EFE | La compañía Nueva Pescanova cerró 2018 con un beneficio neto de 5,4
millones de euros, su segundo año consecutivo en positivo después del
concurso de acreedores en que entró el grupo en 2013.
La firma multiplicó por 18 sus ganancias respecto a 2017 y su
facturación en términos comparables -después de las desinversiones
hechas durante el año en el negocio de harinas, piensos y servicios
marítimos en África- mejoró un 1 %, hasta los 1.008 millones de euros.
El ebitda también se situó en 75 millones de euros, un 6 % inferior
al dato del año anterior, impulsado por los "buenos resultados" en las
divisiones de pesca, comercial y acuicultura de rodaballo pero afectado
por la caída del negocio del langostino, principalmente en la operación
de Nicaragua.
Los responsables de Nueva Pescanova han destacado que el proceso de
desinversiones previsto para el período 2016-2020 ya ha terminado y que
la compañía está centrada en los productos del mar, segmento en el que
sus ventas en volumen crecieron un 5 %, hasta las 177.000 toneladas.
Además, la empresa invirtió 41 millones en 2018, una parte de los
cuales se dirigió a ampliar su participación (del 15 al 45 %) en la
firma procesadora de langostinos Abad Overseas. También ha creado junto a la empresa Kabuki una nueva firma (llamada
Katei Alimentación) para elaborar comida japonesa para diferentes
cadenas de supermercados y de restauración en España, un proyecto que
incluye la puesta en marcha de tres fábricas en Canarias, Andalucía y
Castilla y León y que generará "alrededor de 300 empleos", según sus
cálculos.
Asimismo, Nueva Pescanova abordó la compra de la sociedad comercial
Unickfish en Sudáfrica e inició la construcción de los nuevos barcos que
renovarán parte de la flota del Grupo: tres para la pesca de merluza en
Namibia y cuatro para el langostino en Mozambique.

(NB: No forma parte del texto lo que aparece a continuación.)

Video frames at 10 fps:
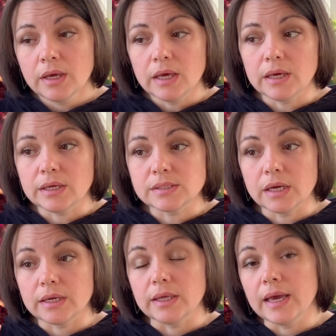is
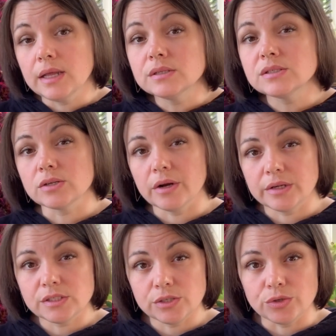again starting
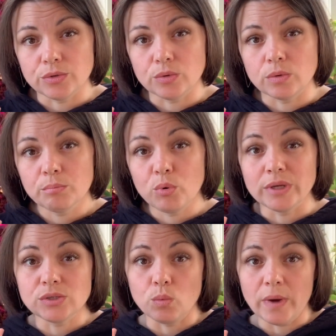to point
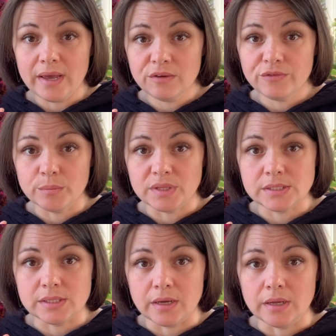away from the
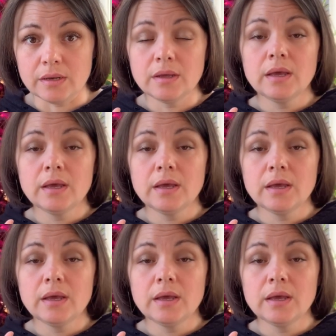sun.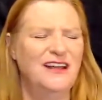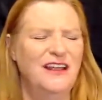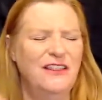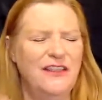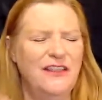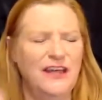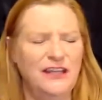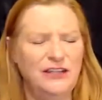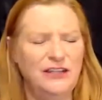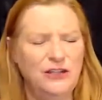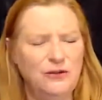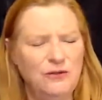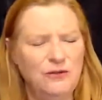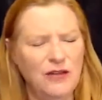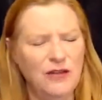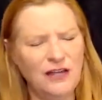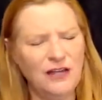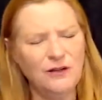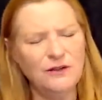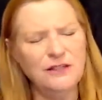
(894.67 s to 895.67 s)
that you
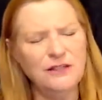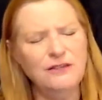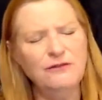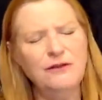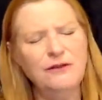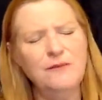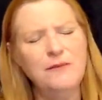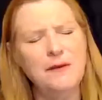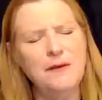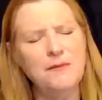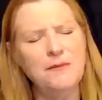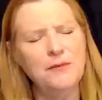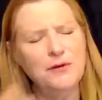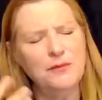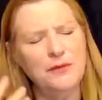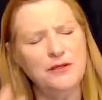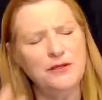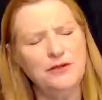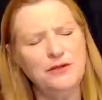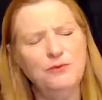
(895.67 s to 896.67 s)
not only remember,
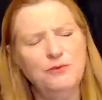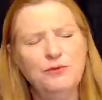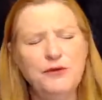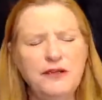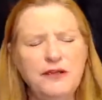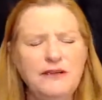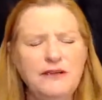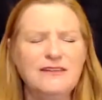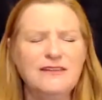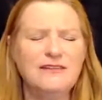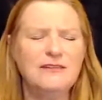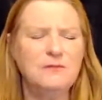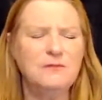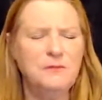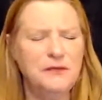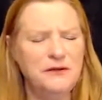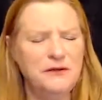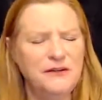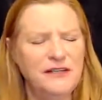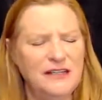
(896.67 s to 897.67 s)
but you re
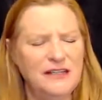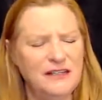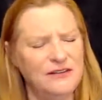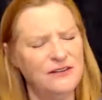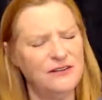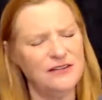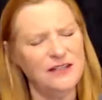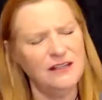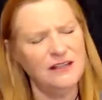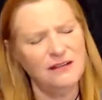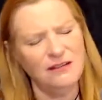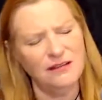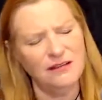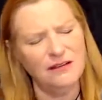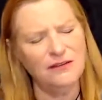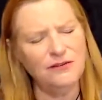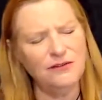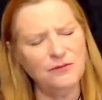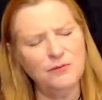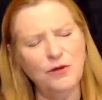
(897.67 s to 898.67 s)
experience in
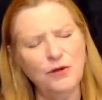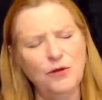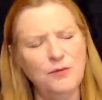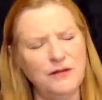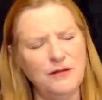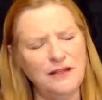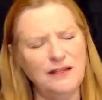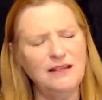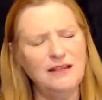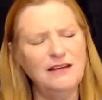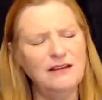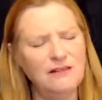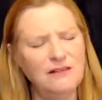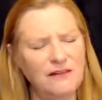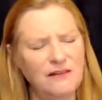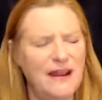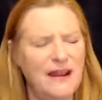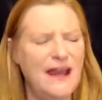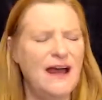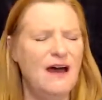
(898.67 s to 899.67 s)
this moment here
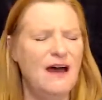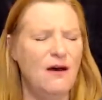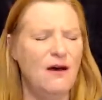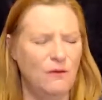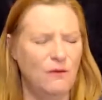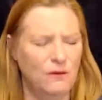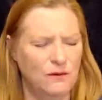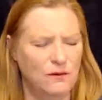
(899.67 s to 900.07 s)
now.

Otra de las iniciativas que arrancó en 2018 fue la construcción de un
centro de I+D+i especializado en acuicultura en O Grove (Pontevedra),
según ha destacado la compañía en su informe de resultados.
El grupo gallego emplea a más de 11.000 personas y comercializa sus productos en más de 80 países, de acuerdo con sus datos.